Sweetgreen, Inc.'s (NYSE:SG) 28% Dip In Price Shows Sentiment Is Matching Revenues

Sweetgreen, Inc. Class A -2.48%

Sweetgreen, Inc. Class A

SG

5.89

-2.48%

The Sweetgreen, Inc. (NYSE:SG) share price has softened a substantial 28% over the previous 30 days, handing back much of the gains the stock has made lately. For any long-term shareholders, the last month ends a year to forget by locking in a 78% share price decline.

After such a large drop in price, Sweetgreen may be sending bullish signals at the moment with its price-to-sales (or "P/S") ratio of 1x, since almost half of all companies in the Hospitality industry in the United States have P/S ratios greater than 1.7x and even P/S higher than 4x are not unusual. Nonetheless, we'd need to dig a little deeper to determine if there is a rational basis for the reduced P/S.

ps-multiple-vs-industry
NYSE:SG Price to Sales Ratio vs Industry February 10th 2026

How Has Sweetgreen Performed Recently?

With revenue growth that's inferior to most other companies of late, Sweetgreen has been relatively sluggish. It seems that many are expecting the uninspiring revenue performance to persist, which has repressed the growth of the P/S ratio. If this is the case, then existing shareholders will probably struggle to get excited about the future direction of the share price.

If you'd like to see what analysts are forecasting going forward, you should check out our free report on Sweetgreen.

What Are Revenue Growth Metrics Telling Us About The Low P/S?

In order to justify its P/S ratio, Sweetgreen would need to produce sluggish growth that's trailing the industry.

Taking a look back first, we see that there was hardly any revenue growth to speak of for the company over the past year. Still, the latest three year period has seen an excellent 53% overall rise in revenue, in spite of its uninspiring short-term performance. Therefore, it's fair to say the revenue growth recently has been great for the company, but investors will want to ask why it has slowed to such an extent.

Looking ahead now, revenue is anticipated to climb by 8.1% per annum during the coming three years according to the analysts following the company.
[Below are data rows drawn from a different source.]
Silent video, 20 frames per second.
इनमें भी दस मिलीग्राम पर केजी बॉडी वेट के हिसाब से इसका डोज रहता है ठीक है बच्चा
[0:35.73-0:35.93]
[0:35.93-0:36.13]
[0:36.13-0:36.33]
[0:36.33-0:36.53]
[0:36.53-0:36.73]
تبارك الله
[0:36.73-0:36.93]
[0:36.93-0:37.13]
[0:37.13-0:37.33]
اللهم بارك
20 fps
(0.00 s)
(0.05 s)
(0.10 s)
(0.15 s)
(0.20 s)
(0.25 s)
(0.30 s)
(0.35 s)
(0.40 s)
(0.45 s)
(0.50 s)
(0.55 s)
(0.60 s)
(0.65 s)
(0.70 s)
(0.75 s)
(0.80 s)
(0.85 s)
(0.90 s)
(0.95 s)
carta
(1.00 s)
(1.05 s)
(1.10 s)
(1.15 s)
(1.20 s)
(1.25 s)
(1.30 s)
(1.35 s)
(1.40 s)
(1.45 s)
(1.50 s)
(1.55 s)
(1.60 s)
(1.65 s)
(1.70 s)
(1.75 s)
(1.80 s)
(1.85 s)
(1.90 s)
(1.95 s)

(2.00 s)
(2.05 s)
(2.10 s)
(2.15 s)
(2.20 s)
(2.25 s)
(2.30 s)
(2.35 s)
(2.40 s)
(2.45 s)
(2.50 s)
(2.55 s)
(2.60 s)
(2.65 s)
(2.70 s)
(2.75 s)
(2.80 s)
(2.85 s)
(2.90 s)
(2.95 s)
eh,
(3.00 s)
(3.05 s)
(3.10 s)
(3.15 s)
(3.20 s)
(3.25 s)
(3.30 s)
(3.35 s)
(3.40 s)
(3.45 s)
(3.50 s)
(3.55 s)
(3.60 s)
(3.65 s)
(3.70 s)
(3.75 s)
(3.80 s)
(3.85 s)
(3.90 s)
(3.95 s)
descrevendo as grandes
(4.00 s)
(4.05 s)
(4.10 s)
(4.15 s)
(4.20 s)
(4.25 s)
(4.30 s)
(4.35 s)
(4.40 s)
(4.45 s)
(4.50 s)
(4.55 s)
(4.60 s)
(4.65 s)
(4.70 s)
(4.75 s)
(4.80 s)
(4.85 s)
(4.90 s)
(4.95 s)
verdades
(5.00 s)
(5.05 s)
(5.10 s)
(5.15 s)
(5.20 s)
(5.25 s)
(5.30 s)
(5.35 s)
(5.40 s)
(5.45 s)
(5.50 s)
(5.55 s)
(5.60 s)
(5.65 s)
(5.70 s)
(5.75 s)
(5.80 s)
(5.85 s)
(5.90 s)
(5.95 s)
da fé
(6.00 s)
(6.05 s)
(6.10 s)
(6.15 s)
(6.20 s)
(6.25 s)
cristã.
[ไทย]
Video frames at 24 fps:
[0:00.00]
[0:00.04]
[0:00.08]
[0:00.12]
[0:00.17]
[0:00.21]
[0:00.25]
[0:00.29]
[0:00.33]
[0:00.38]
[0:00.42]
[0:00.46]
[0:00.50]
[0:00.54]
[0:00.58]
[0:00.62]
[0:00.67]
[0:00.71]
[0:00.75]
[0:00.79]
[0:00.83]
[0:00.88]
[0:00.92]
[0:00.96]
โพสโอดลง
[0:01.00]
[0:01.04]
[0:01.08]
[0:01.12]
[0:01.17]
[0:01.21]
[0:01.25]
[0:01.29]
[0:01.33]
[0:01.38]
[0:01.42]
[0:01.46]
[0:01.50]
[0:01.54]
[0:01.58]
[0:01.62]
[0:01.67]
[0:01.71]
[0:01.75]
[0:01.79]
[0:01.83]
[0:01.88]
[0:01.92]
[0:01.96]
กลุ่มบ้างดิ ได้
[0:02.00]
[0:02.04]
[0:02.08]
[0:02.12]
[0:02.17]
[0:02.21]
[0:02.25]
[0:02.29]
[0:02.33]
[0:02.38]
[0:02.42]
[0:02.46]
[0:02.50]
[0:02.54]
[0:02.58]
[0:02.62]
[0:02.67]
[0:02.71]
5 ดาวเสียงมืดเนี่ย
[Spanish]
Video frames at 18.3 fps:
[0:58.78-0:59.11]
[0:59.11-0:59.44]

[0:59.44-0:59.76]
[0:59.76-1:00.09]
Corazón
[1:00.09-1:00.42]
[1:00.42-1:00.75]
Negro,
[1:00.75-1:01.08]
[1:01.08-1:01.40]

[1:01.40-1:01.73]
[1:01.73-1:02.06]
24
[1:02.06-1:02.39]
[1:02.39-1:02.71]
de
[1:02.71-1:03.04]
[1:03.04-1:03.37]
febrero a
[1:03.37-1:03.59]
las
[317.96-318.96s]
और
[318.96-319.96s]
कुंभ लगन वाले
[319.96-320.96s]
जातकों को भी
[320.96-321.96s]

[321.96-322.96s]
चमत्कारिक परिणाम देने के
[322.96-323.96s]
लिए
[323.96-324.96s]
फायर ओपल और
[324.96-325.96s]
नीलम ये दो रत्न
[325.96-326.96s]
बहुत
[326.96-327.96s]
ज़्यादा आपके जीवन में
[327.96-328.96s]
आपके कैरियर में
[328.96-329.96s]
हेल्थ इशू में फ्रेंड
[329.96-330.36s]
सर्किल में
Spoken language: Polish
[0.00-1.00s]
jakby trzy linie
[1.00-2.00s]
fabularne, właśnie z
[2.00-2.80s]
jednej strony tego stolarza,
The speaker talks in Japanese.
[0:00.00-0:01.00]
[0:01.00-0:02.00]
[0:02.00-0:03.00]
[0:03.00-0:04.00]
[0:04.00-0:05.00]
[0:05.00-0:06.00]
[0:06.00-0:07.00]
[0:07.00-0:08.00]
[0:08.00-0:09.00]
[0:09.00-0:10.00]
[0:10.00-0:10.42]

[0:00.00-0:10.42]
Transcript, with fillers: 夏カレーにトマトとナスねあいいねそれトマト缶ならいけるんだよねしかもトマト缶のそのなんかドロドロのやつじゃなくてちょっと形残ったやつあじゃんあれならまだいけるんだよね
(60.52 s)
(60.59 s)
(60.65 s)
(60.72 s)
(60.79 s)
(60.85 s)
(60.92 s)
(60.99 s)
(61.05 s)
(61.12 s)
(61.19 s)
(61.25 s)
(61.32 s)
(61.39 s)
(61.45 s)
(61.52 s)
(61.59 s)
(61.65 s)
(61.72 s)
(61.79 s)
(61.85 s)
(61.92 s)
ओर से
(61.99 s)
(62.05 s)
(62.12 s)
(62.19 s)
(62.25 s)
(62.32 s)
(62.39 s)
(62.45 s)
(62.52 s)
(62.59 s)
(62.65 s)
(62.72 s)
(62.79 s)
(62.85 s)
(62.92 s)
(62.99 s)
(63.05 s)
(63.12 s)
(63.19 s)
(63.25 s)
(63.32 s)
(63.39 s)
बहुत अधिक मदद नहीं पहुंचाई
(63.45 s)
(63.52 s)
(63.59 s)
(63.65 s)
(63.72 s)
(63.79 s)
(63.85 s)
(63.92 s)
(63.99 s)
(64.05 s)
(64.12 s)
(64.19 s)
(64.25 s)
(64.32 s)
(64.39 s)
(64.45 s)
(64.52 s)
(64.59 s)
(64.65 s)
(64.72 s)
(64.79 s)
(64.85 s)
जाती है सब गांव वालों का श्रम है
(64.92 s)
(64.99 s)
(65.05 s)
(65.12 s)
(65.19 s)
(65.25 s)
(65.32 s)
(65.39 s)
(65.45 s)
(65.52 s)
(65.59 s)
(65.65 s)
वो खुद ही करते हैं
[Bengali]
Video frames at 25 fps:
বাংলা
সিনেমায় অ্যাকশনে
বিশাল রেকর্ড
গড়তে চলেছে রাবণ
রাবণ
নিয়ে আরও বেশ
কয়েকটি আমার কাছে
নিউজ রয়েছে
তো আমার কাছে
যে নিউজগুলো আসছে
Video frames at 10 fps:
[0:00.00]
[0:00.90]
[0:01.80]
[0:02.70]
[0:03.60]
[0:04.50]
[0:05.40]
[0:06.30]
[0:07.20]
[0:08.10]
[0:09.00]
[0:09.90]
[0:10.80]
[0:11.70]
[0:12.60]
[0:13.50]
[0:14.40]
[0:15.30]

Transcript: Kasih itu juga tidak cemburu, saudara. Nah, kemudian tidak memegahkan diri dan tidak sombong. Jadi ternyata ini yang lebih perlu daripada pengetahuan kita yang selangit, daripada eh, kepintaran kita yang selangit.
That's shaping up to be materially lower than the 14% each year growth forecast for the broader industry.

In light of this, it's understandable that Sweetgreen's P/S sits below the majority of other companies. Apparently many shareholders weren't comfortable holding on while the company is potentially eyeing a less prosperous future.

The Bottom Line On Sweetgreen's P/S

Sweetgreen's P/S has taken a dip along with its share price. While the price-to-sales ratio shouldn't be the defining factor in whether you buy a stock or not, it's quite a capable barometer of revenue expectations.

As expected, our analysis of Sweetgreen's analyst forecasts confirms that the company's underwhelming revenue outlook is a major contributor to its low P/S. Right now shareholders are accepting the low P/S as they concede future revenue probably won't provide any pleasant surprises. The company will need a change of fortune to justify the P/S rising higher in the future.